Saved data entries
====

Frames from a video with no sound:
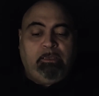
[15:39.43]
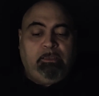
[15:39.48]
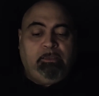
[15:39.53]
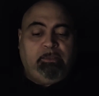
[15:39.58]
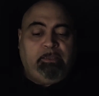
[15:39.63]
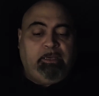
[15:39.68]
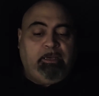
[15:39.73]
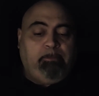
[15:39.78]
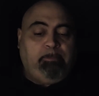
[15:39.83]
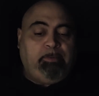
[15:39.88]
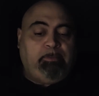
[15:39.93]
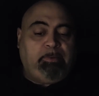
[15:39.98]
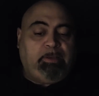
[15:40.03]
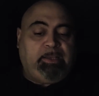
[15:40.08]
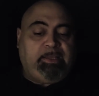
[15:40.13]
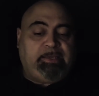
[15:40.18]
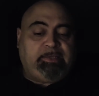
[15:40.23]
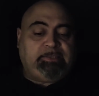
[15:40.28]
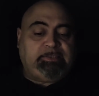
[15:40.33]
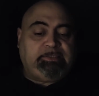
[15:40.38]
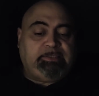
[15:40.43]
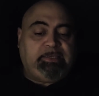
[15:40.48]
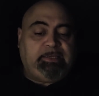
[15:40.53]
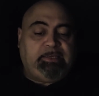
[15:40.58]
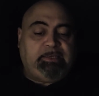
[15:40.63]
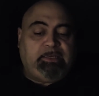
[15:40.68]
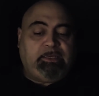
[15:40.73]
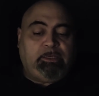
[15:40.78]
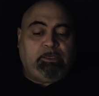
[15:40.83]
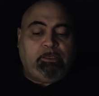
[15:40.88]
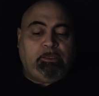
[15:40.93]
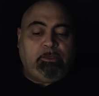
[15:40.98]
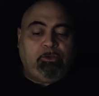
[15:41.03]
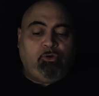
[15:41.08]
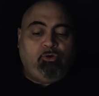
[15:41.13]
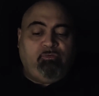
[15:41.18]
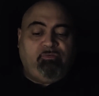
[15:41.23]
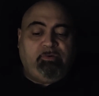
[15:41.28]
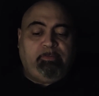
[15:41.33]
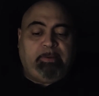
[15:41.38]
Then Abimelech said, look
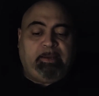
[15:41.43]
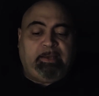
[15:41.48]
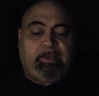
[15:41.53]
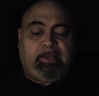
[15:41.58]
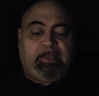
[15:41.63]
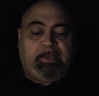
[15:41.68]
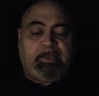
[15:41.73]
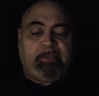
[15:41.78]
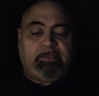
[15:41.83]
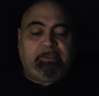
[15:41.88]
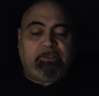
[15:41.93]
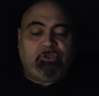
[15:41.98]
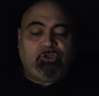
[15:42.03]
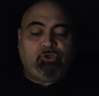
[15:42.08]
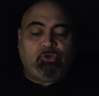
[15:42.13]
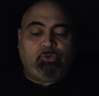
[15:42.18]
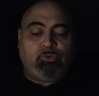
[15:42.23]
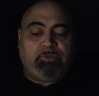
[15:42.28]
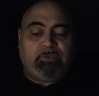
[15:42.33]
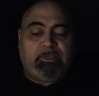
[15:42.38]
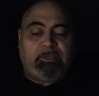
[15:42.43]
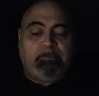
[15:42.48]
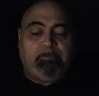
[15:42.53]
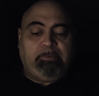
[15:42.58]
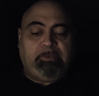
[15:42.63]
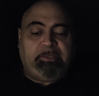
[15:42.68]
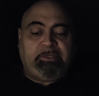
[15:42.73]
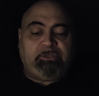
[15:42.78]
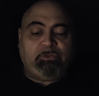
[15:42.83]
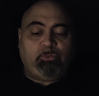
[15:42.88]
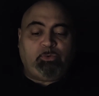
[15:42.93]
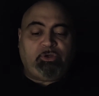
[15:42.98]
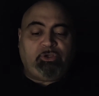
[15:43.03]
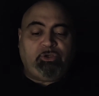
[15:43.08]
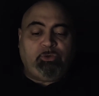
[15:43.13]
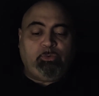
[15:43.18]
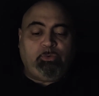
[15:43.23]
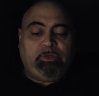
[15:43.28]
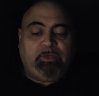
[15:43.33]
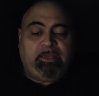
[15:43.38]
over my land and choose any place where
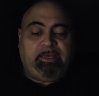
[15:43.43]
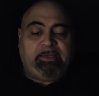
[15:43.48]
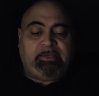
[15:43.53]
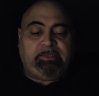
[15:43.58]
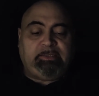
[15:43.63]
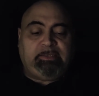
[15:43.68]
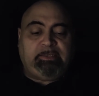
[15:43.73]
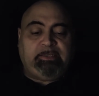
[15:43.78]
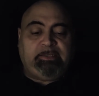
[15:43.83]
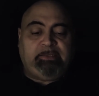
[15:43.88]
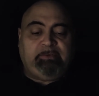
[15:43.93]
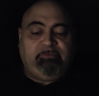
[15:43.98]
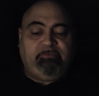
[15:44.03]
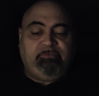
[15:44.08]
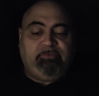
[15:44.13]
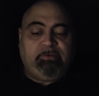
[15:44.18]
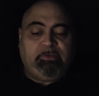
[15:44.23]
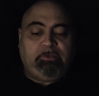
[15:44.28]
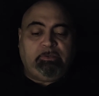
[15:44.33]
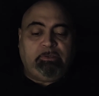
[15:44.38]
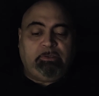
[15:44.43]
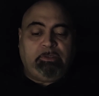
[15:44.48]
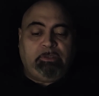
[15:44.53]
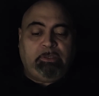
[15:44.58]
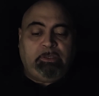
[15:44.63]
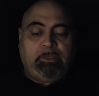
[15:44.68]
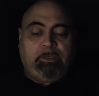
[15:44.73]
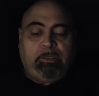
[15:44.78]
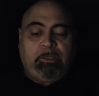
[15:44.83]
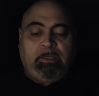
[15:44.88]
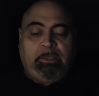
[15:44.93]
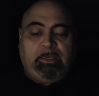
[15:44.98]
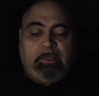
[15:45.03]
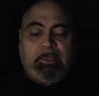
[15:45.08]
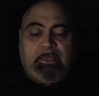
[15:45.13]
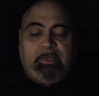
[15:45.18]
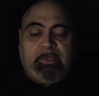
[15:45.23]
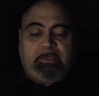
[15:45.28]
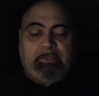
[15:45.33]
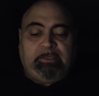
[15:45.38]
you would like to live.
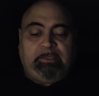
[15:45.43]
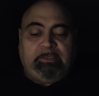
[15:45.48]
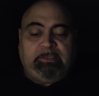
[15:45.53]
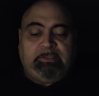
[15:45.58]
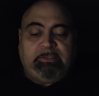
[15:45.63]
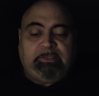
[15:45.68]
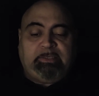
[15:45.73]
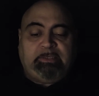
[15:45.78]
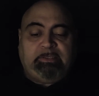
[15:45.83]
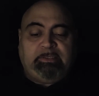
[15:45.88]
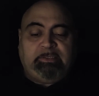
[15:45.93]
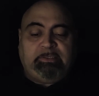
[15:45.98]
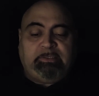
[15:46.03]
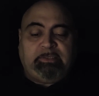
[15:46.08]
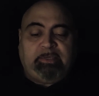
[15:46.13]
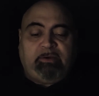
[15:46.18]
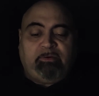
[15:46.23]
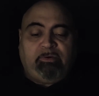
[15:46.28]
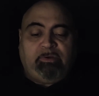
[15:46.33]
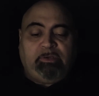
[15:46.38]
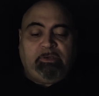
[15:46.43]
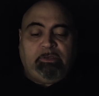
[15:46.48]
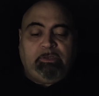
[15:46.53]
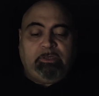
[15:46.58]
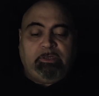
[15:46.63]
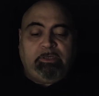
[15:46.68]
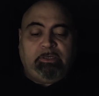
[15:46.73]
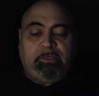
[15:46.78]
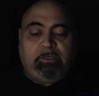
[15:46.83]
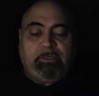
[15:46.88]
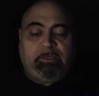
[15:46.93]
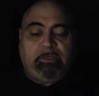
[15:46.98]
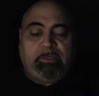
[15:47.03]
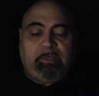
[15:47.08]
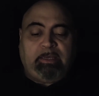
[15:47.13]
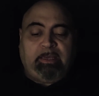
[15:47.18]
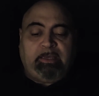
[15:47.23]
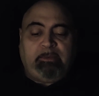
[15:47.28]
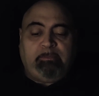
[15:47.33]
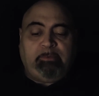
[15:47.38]
And he said to Sarah, look,
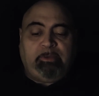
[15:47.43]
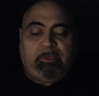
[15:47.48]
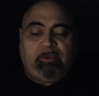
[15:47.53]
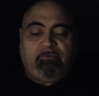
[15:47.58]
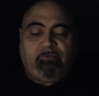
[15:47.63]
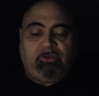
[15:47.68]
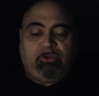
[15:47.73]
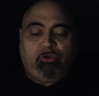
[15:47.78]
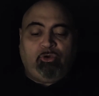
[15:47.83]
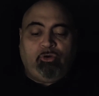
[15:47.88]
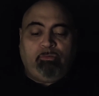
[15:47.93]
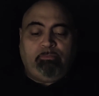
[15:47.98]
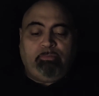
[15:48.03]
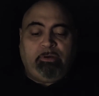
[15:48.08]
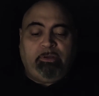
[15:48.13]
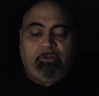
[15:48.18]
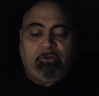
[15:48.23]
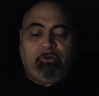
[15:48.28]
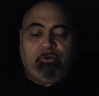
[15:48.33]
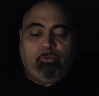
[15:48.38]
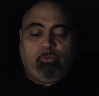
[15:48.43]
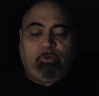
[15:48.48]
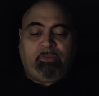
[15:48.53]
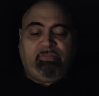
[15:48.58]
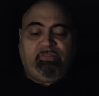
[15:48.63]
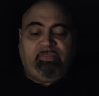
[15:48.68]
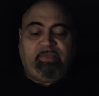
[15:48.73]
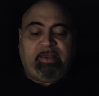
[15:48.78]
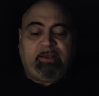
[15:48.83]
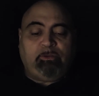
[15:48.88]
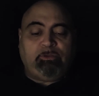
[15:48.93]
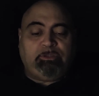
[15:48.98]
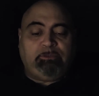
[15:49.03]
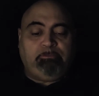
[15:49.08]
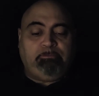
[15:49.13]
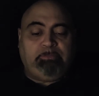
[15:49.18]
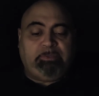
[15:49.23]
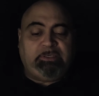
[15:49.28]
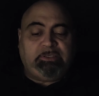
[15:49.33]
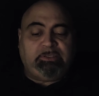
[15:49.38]
I am giving your brother
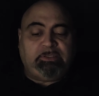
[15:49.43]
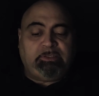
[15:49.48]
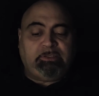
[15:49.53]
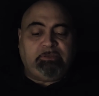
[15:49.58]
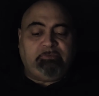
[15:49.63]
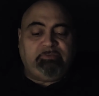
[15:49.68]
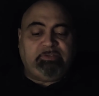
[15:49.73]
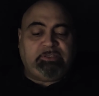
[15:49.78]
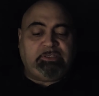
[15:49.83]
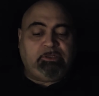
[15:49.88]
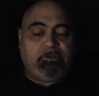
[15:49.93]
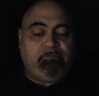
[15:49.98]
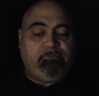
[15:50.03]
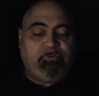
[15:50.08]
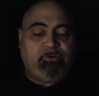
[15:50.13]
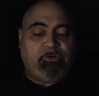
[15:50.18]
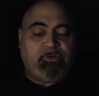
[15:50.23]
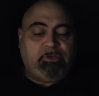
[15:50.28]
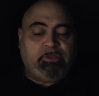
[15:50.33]
1,000 pieces of silver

====

◆ Required work:
Nothing but the records, restated word for word and stripped of images, belongs in the answer.

◆ Written answer:
Frames from a video with no sound:
[15:39.43]
[15:39.48]
[15:39.53]
[15:39.58]
[15:39.63]
[15:39.68]
[15:39.73]
[15:39.78]
[15:39.83]
[15:39.88]
[15:39.93]
[15:39.98]
[15:40.03]
[15:40.08]
[15:40.13]
[15:40.18]
[15:40.23]
[15:40.28]
[15:40.33]
[15:40.38]
[15:40.43]
[15:40.48]
[15:40.53]
[15:40.58]
[15:40.63]
[15:40.68]
[15:40.73]
[15:40.78]
[15:40.83]
[15:40.88]
[15:40.93]
[15:40.98]
[15:41.03]
[15:41.08]
[15:41.13]
[15:41.18]
[15:41.23]
[15:41.28]
[15:41.33]
[15:41.38]
Then Abimelech said, look
[15:41.43]
[15:41.48]
[15:41.53]
[15:41.58]
[15:41.63]
[15:41.68]
[15:41.73]
[15:41.78]
[15:41.83]
[15:41.88]
[15:41.93]
[15:41.98]
[15:42.03]
[15:42.08]
[15:42.13]
[15:42.18]
[15:42.23]
[15:42.28]
[15:42.33]
[15:42.38]
[15:42.43]
[15:42.48]
[15:42.53]
[15:42.58]
[15:42.63]
[15:42.68]
[15:42.73]
[15:42.78]
[15:42.83]
[15:42.88]
[15:42.93]
[15:42.98]
[15:43.03]
[15:43.08]
[15:43.13]
[15:43.18]
[15:43.23]
[15:43.28]
[15:43.33]
[15:43.38]
over my land and choose any place where
[15:43.43]
[15:43.48]
[15:43.53]
[15:43.58]
[15:43.63]
[15:43.68]
[15:43.73]
[15:43.78]
[15:43.83]
[15:43.88]
[15:43.93]
[15:43.98]
[15:44.03]
[15:44.08]
[15:44.13]
[15:44.18]
[15:44.23]
[15:44.28]
[15:44.33]
[15:44.38]
[15:44.43]
[15:44.48]
[15:44.53]
[15:44.58]
[15:44.63]
[15:44.68]
[15:44.73]
[15:44.78]
[15:44.83]
[15:44.88]
[15:44.93]
[15:44.98]
[15:45.03]
[15:45.08]
[15:45.13]
[15:45.18]
[15:45.23]
[15:45.28]
[15:45.33]
[15:45.38]
you would like to live.
[15:45.43]
[15:45.48]
[15:45.53]
[15:45.58]
[15:45.63]
[15:45.68]
[15:45.73]
[15:45.78]
[15:45.83]
[15:45.88]
[15:45.93]
[15:45.98]
[15:46.03]
[15:46.08]
[15:46.13]
[15:46.18]
[15:46.23]
[15:46.28]
[15:46.33]
[15:46.38]
[15:46.43]
[15:46.48]
[15:46.53]
[15:46.58]
[15:46.63]
[15:46.68]
[15:46.73]
[15:46.78]
[15:46.83]
[15:46.88]
[15:46.93]
[15:46.98]
[15:47.03]
[15:47.08]
[15:47.13]
[15:47.18]
[15:47.23]
[15:47.28]
[15:47.33]
[15:47.38]
And he said to Sarah, look,
[15:47.43]
[15:47.48]
[15:47.53]
[15:47.58]
[15:47.63]
[15:47.68]
[15:47.73]
[15:47.78]
[15:47.83]
[15:47.88]
[15:47.93]
[15:47.98]
[15:48.03]
[15:48.08]
[15:48.13]
[15:48.18]
[15:48.23]
[15:48.28]
[15:48.33]
[15:48.38]
[15:48.43]
[15:48.48]
[15:48.53]
[15:48.58]
[15:48.63]
[15:48.68]
[15:48.73]
[15:48.78]
[15:48.83]
[15:48.88]
[15:48.93]
[15:48.98]
[15:49.03]
[15:49.08]
[15:49.13]
[15:49.18]
[15:49.23]
[15:49.28]
[15:49.33]
[15:49.38]
I am giving your brother
[15:49.43]
[15:49.48]
[15:49.53]
[15:49.58]
[15:49.63]
[15:49.68]
[15:49.73]
[15:49.78]
[15:49.83]
[15:49.88]
[15:49.93]
[15:49.98]
[15:50.03]
[15:50.08]
[15:50.13]
[15:50.18]
[15:50.23]
[15:50.28]
[15:50.33]
1,000 pieces of silver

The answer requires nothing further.